Personal information
- Born: February 18, 1985 (age 41) Monroe, Louisiana, U.S.
- Listed height: 6 ft 0 in (1.83 m)
- Listed weight: 191 lb (87 kg)

Career information
- High school: Mangham (LA)
- College: Louisiana Tech
- NFL draft: 2007 (7th round, 254th overall pick)

Career history
- Oakland Raiders (2007–2010); Edmonton Eskimos (2011)*; Virginia Destroyers (2012);
- * Offseason or practice squad member only

Career NFL statistics
- Return yards: 550
- Stats at Pro Football Reference

= Jonathan Holland (American football) =

American gridiron football player (born 1985)

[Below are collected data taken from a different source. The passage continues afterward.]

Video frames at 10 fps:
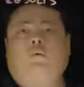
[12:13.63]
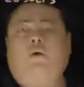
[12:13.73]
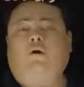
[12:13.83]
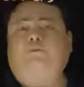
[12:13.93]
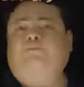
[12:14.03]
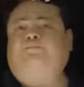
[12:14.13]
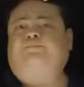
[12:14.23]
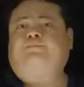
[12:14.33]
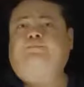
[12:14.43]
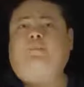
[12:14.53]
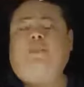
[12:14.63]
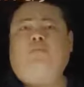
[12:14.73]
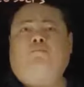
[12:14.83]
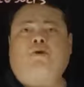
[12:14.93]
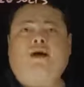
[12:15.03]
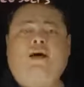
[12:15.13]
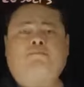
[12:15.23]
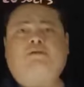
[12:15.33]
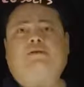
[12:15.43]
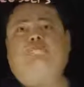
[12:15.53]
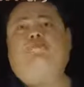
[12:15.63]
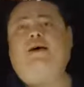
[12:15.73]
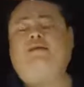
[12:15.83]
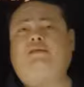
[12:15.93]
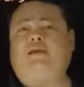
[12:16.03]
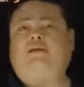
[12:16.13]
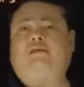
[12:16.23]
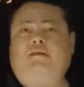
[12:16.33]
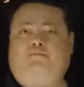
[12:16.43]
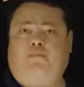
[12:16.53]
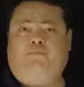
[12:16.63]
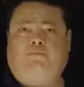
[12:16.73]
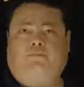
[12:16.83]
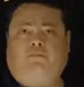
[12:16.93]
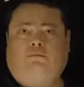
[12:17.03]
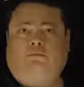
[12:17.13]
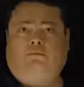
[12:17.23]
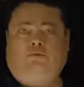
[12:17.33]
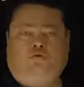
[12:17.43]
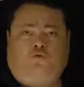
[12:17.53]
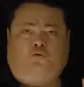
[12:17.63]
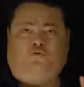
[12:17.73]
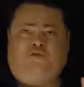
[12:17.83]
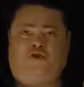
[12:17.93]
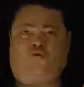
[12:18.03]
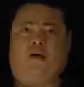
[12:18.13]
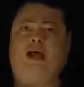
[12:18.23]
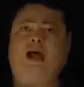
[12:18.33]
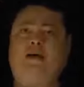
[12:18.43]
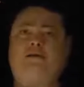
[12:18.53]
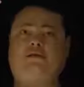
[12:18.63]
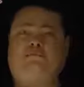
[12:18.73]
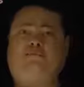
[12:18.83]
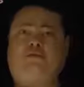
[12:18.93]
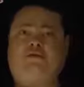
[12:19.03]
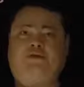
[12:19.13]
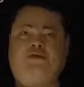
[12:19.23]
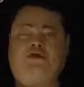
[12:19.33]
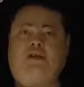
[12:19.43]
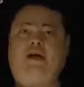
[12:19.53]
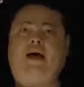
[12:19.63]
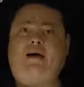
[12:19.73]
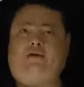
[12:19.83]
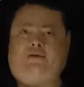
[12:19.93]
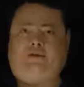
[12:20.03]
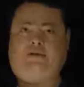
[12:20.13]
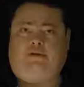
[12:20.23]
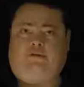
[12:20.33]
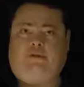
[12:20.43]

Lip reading: Well, perhaps the best example to visualize precision and accuracyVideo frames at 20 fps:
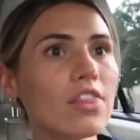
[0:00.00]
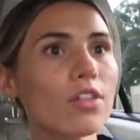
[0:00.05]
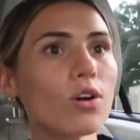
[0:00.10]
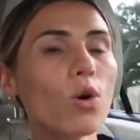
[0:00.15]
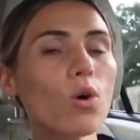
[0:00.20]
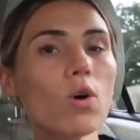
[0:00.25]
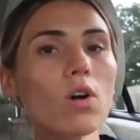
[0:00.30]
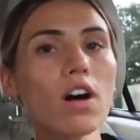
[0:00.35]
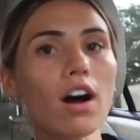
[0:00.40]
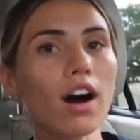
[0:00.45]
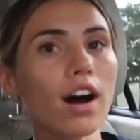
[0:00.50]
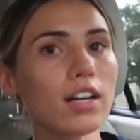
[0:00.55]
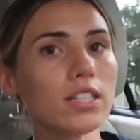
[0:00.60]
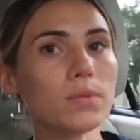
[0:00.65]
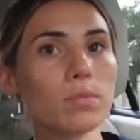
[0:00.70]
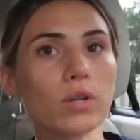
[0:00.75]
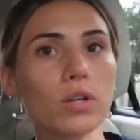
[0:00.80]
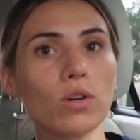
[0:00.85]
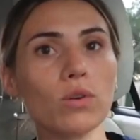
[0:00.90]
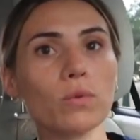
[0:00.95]
The whole
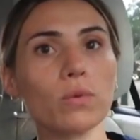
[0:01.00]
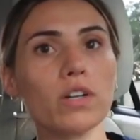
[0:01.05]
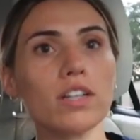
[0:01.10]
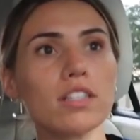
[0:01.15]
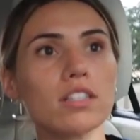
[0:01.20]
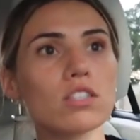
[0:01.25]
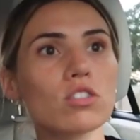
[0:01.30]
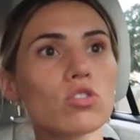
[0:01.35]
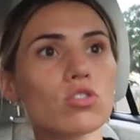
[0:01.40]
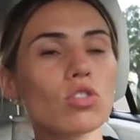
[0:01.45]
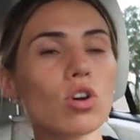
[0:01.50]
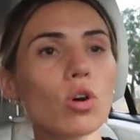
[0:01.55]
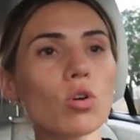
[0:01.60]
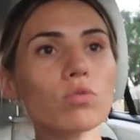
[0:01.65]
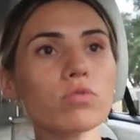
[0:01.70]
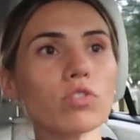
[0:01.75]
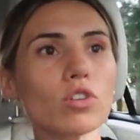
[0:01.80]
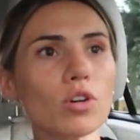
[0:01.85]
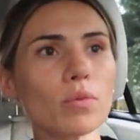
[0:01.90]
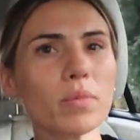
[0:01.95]
hospital was
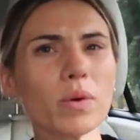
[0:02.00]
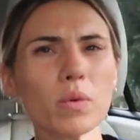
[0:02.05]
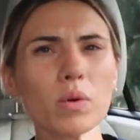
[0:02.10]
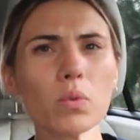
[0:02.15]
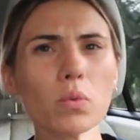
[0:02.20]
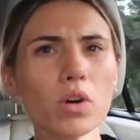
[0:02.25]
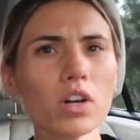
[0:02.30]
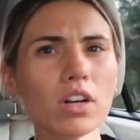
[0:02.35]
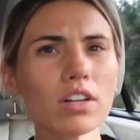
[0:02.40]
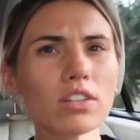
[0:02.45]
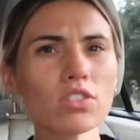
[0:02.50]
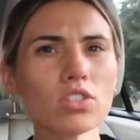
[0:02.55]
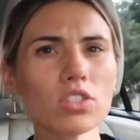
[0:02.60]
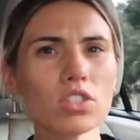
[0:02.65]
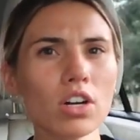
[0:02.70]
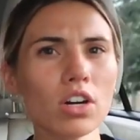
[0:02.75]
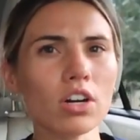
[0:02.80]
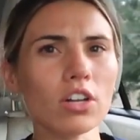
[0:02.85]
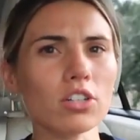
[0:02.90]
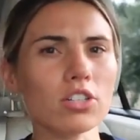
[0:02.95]
so full, but we weren't on
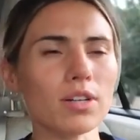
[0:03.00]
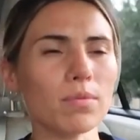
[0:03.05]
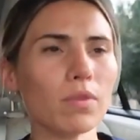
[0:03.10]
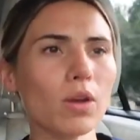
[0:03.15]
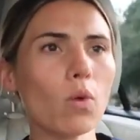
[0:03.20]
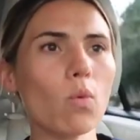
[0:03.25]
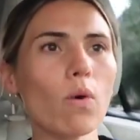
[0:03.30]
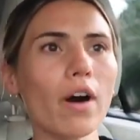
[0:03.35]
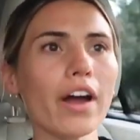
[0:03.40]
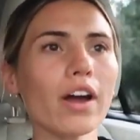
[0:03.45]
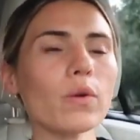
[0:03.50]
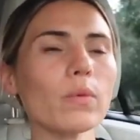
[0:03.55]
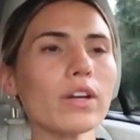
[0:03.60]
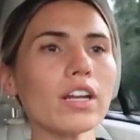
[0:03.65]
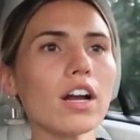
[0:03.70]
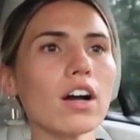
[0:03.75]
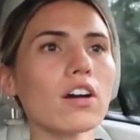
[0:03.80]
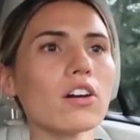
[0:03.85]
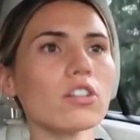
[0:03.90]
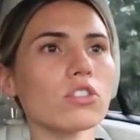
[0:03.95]
surge. I'm like, why are
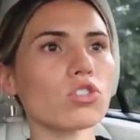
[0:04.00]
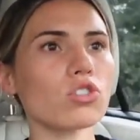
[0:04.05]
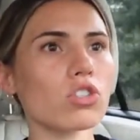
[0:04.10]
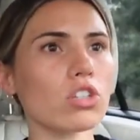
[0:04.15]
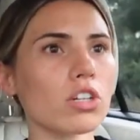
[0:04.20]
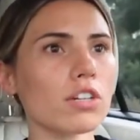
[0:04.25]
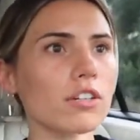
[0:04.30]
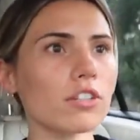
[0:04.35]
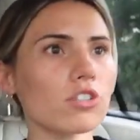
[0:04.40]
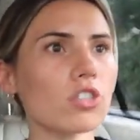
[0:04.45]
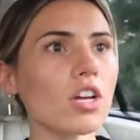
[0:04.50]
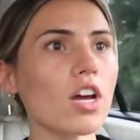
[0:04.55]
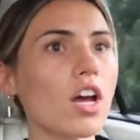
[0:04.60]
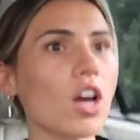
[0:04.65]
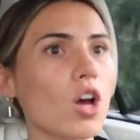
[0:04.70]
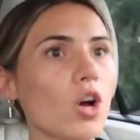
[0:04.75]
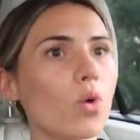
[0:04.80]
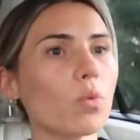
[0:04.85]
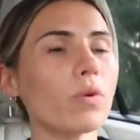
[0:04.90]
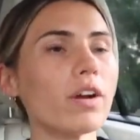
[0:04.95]
we not on surge
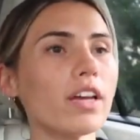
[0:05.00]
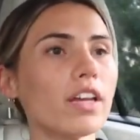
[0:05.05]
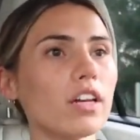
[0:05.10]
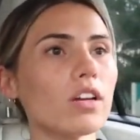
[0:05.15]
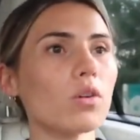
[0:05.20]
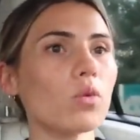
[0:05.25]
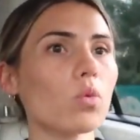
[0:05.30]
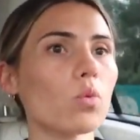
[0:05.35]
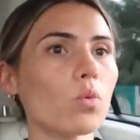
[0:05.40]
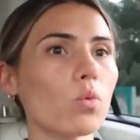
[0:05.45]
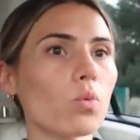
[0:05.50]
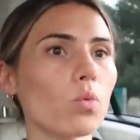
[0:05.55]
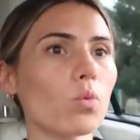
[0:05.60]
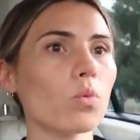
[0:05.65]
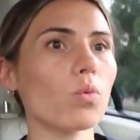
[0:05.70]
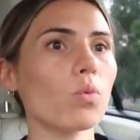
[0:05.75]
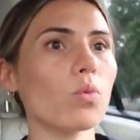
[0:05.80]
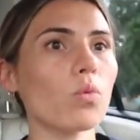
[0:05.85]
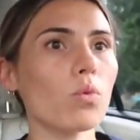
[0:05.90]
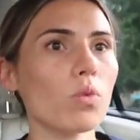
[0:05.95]

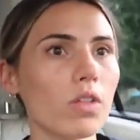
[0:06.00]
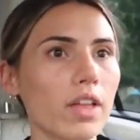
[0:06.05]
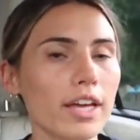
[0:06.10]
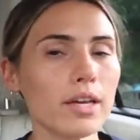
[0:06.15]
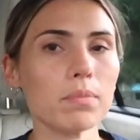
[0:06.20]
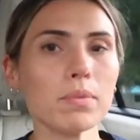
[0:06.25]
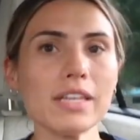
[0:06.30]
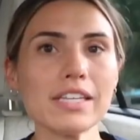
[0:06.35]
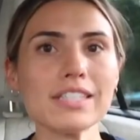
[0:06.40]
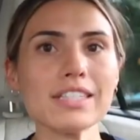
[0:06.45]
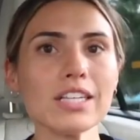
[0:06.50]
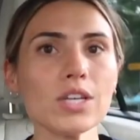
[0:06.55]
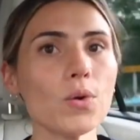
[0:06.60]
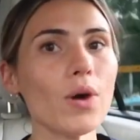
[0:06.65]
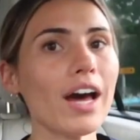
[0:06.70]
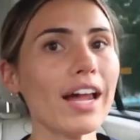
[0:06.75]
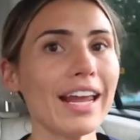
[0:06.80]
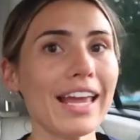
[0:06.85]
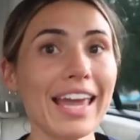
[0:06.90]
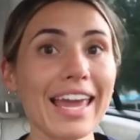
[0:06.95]
when like
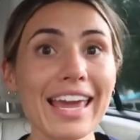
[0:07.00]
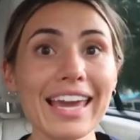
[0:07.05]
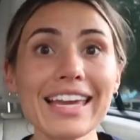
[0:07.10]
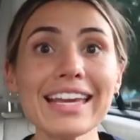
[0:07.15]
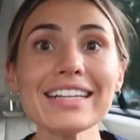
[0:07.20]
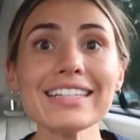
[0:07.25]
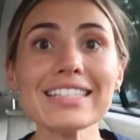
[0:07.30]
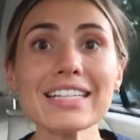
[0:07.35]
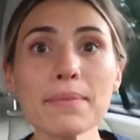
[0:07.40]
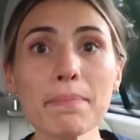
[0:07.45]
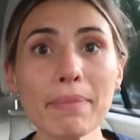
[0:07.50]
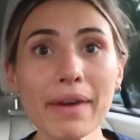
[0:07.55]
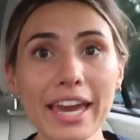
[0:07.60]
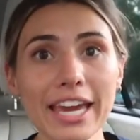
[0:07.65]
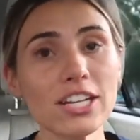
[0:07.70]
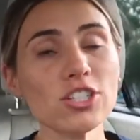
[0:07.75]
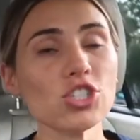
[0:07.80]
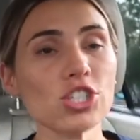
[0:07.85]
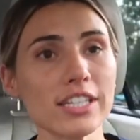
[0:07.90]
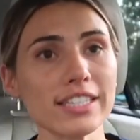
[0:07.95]
PCU had 8
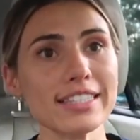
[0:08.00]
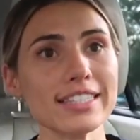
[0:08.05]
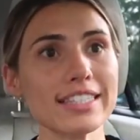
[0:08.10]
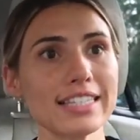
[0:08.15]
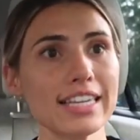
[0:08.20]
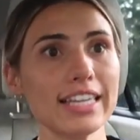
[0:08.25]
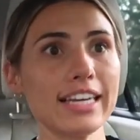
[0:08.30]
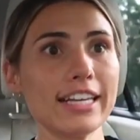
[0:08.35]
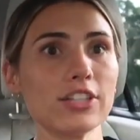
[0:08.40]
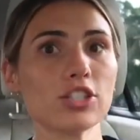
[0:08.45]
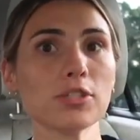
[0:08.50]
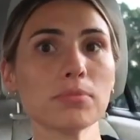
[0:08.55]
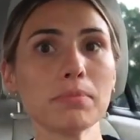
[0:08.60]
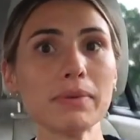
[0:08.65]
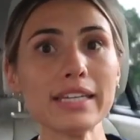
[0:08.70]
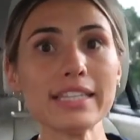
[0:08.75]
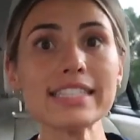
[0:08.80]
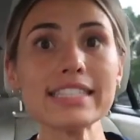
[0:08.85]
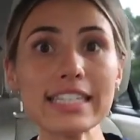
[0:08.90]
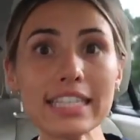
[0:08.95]
patients each?
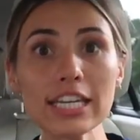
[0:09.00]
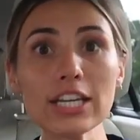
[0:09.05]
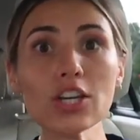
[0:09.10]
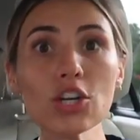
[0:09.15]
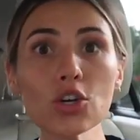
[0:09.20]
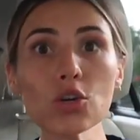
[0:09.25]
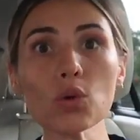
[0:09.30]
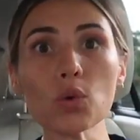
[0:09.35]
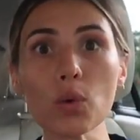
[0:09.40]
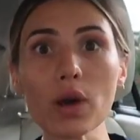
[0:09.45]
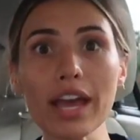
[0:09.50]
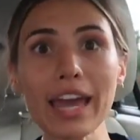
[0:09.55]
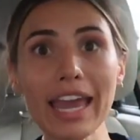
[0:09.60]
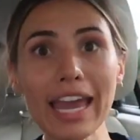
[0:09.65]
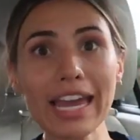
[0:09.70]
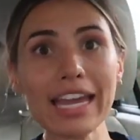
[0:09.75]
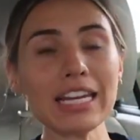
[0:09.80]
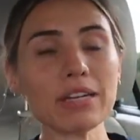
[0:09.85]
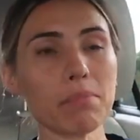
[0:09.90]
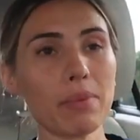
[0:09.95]
PCU,
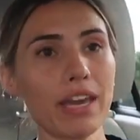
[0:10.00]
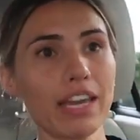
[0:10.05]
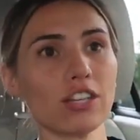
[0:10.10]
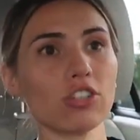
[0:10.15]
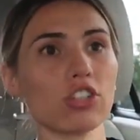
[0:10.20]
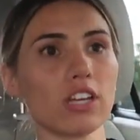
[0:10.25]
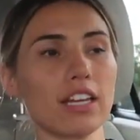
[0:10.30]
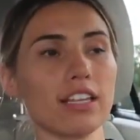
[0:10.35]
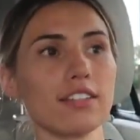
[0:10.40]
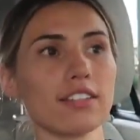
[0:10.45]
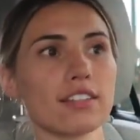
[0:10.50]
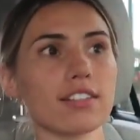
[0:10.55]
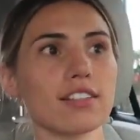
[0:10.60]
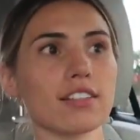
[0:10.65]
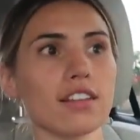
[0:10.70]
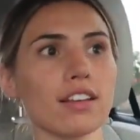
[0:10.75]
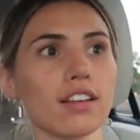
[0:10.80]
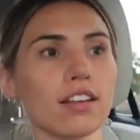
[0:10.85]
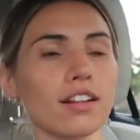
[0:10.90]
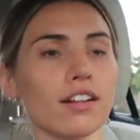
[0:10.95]
8 patients.
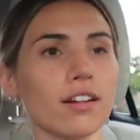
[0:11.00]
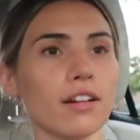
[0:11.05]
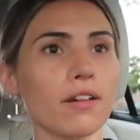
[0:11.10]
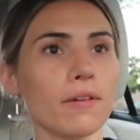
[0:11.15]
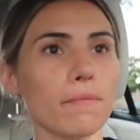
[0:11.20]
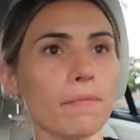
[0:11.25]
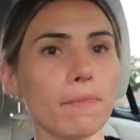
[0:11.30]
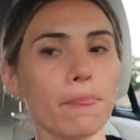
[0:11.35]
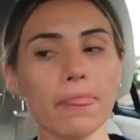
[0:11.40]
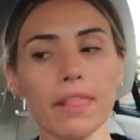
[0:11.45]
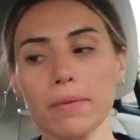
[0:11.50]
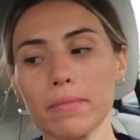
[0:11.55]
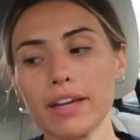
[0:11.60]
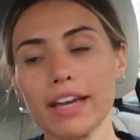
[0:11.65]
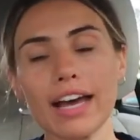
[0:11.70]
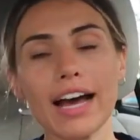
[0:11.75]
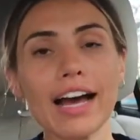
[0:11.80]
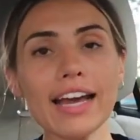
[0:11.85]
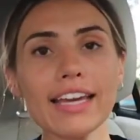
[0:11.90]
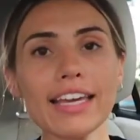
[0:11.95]
I'm
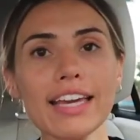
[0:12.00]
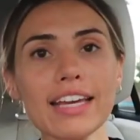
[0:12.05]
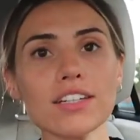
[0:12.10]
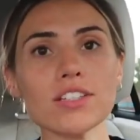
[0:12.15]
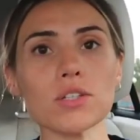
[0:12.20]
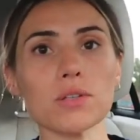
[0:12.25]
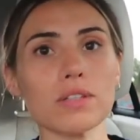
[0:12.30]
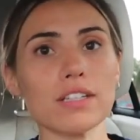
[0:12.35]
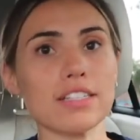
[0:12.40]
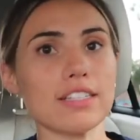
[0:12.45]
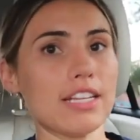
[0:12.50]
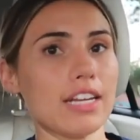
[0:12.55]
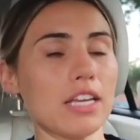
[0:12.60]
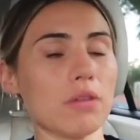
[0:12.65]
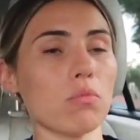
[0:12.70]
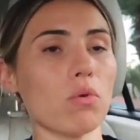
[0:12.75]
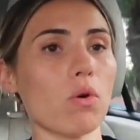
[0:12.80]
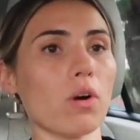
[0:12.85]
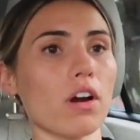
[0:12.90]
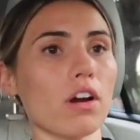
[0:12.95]
like, I can't do this
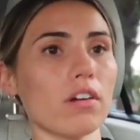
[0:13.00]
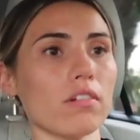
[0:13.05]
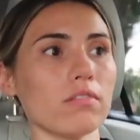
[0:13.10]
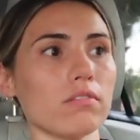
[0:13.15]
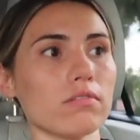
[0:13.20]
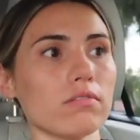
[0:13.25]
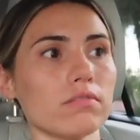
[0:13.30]
anymore.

Jonathan Holland (born February 18, 1985) is an American former professional football player who was a wide receiver in the National Football League (NFL). He was selected by the Oakland Raiders in the seventh round of the 2007 NFL draft. He played college football for the Louisiana Tech Bulldogs.

==Early life==
Holland attended Mangham High School in Mangham, Louisiana, where he lettered in football and track. In track, he placed first at the Louisiana Class 1A State Track Meet on the 400 meter dash with a time of 50.41 seconds.

==Professional career==

===Oakland Raiders===
Holland was selected by the Oakland Raiders in the seventh round (254th overall) of the 2007 NFL draft. He was placed on injured reserve on July 24, 2007, ending his rookie season.

Holland was promoted to the active roster on December 4, 2008, after the team waived offensive lineman Dylan Gandy. Holland was waived/injured by the Raiders on August 9, 2010.

===Edmonton Eskimos===
Holland was signed by the Edmonton Eskimos of the Canadian Football League (CFL) in 2011, but was released prior to the regular season.

===Virginia Destroyers===
Holland was a member of the Virginia Destroyers in 2012.

==Coaching career==
In 2019, he joined the staff at Episcopal High School (Bellaire, Texas) as both a defensive back's and wide receiver's coach. He coached in two 4A Southwest Preparatory Conference championship games (2022, 2023), winning a title in 2023.

In the summer of 2024, he took a job at St. Thomas High School (Houston, TX) as the offensive coordinator and assistant track and field coach. In his first year at St. Thomas, the Eagles were crowned TAPPS Track & Field State Champions (2024-2025). In his second year as St. Thomas' Offensive Coordinator, the Eagles were crowned TAPPS District Champions (2025). Holland has won a total of 3 State Championships (TAPPS) as an assistant coach for the Eagles Track and Field program.